The video library has two versions of Max Goes to the International Space Station from the series by astrophysicist and author Jeffrey Bennett, one told in Japanese by astronaut Koichi Wakata, along with the English reading from astronaut Mike Hopkins.

The out-of-this-world tool for parents at bedtime has also become a learning experience beloved by teachers and librarians for engaging kids, who idolize astronauts and even dream of space travel themselves.

“Everybody thinks space is pretty cool, so it’s a nice way to capture the audience and capture the kids so they are enjoying space,” Tribe told HuffPost.

The idea for Story Time From Space originated in 2014, with astronaut Alvin Drew serving as test pilot. “Patricia [Tribe] had the idea of reading bedtime stories to kids from space and asked me if I would be willing to go do a demo tape,” Drew said in an interview with NASA public affairs officer Dan Huot. “And I was quite frankly surprised that we hadn’t already done something like that … and I was happy to oblige. We just needed to go find a book that we could read.”

Astronaut Alvin Drew. (Credit: NASA)

Their choice? Max Goes to the Moon, read from Drew’s laptop on the space shuttle Discovery’s final mission.

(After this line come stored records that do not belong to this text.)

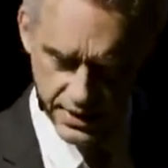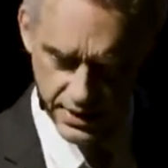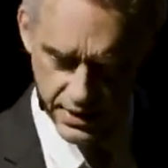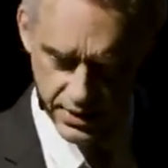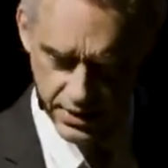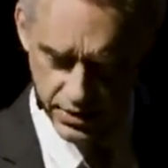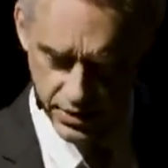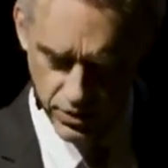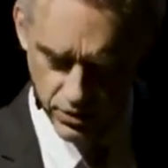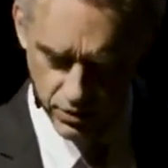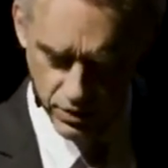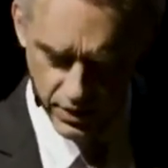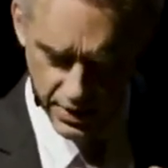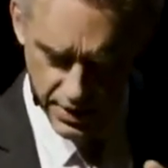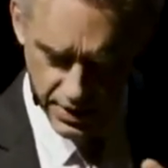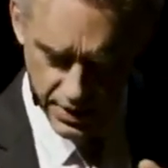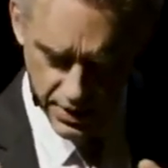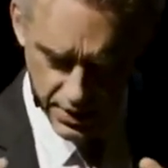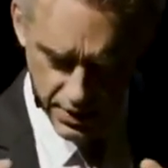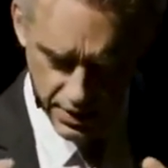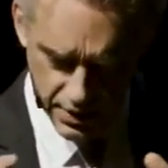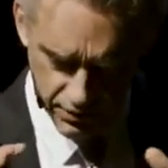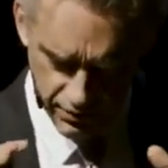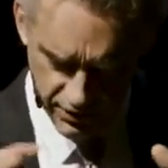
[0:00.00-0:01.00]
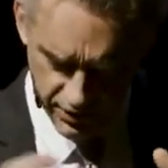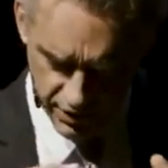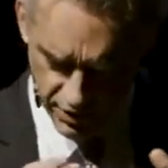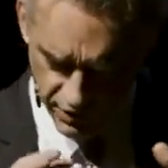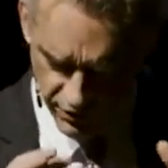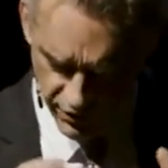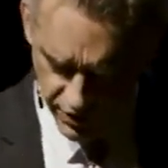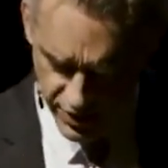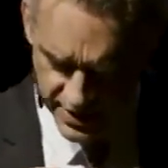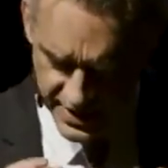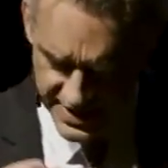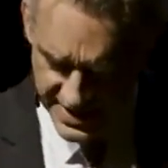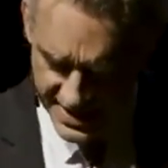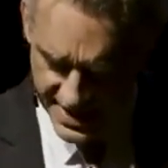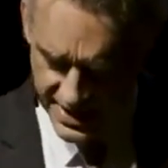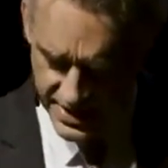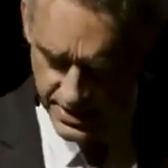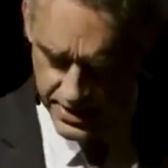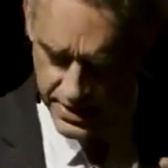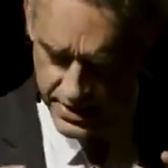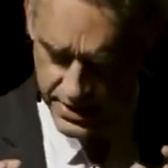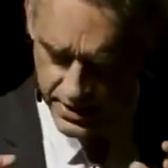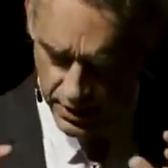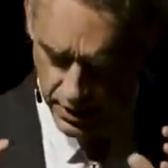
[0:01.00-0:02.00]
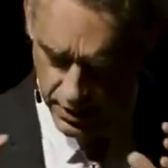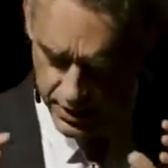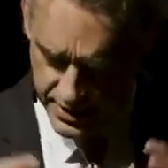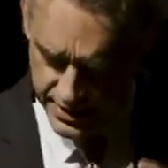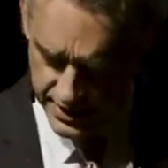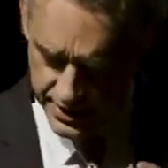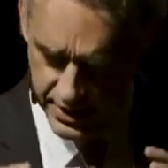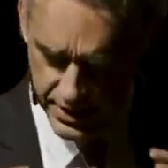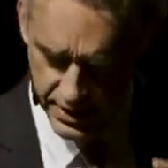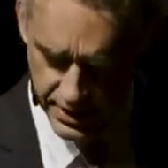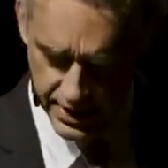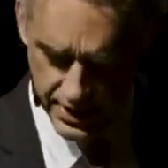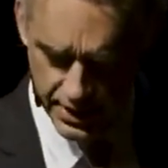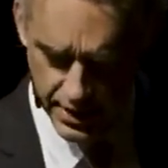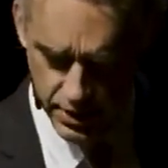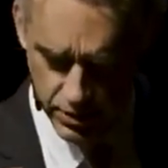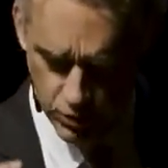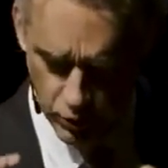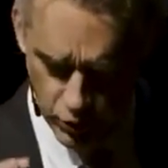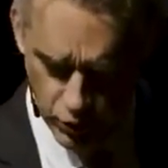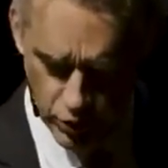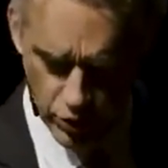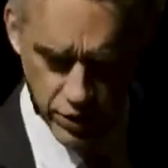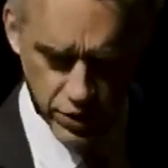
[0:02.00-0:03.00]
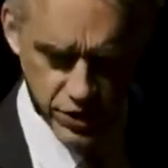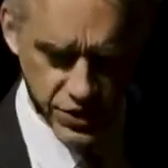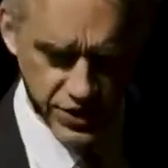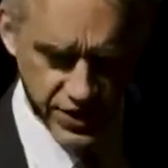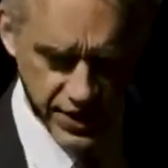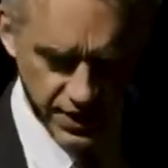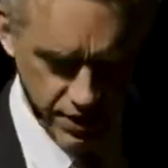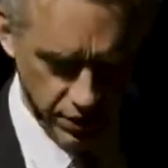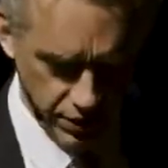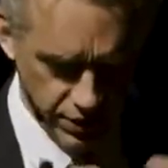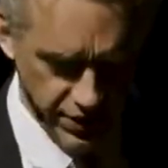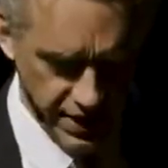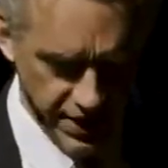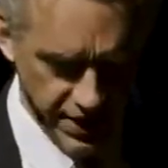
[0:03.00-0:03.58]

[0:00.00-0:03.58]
it into very, very dense, articulated words that are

But storytelling is not the final frontier. The Story Time From Space team is also preparing footage of kid-friendly science experiments conducted on the space station to add to its website, with an accompanying curriculum to be distributed to teachers and librarians.

“Even though building rockets is rocket science, a lot of the physics behind it is not,” Drew said during the interview. “And if it’s demonstrated simply enough, [children] can grasp that and figure out what things they might want to go explore themselves.”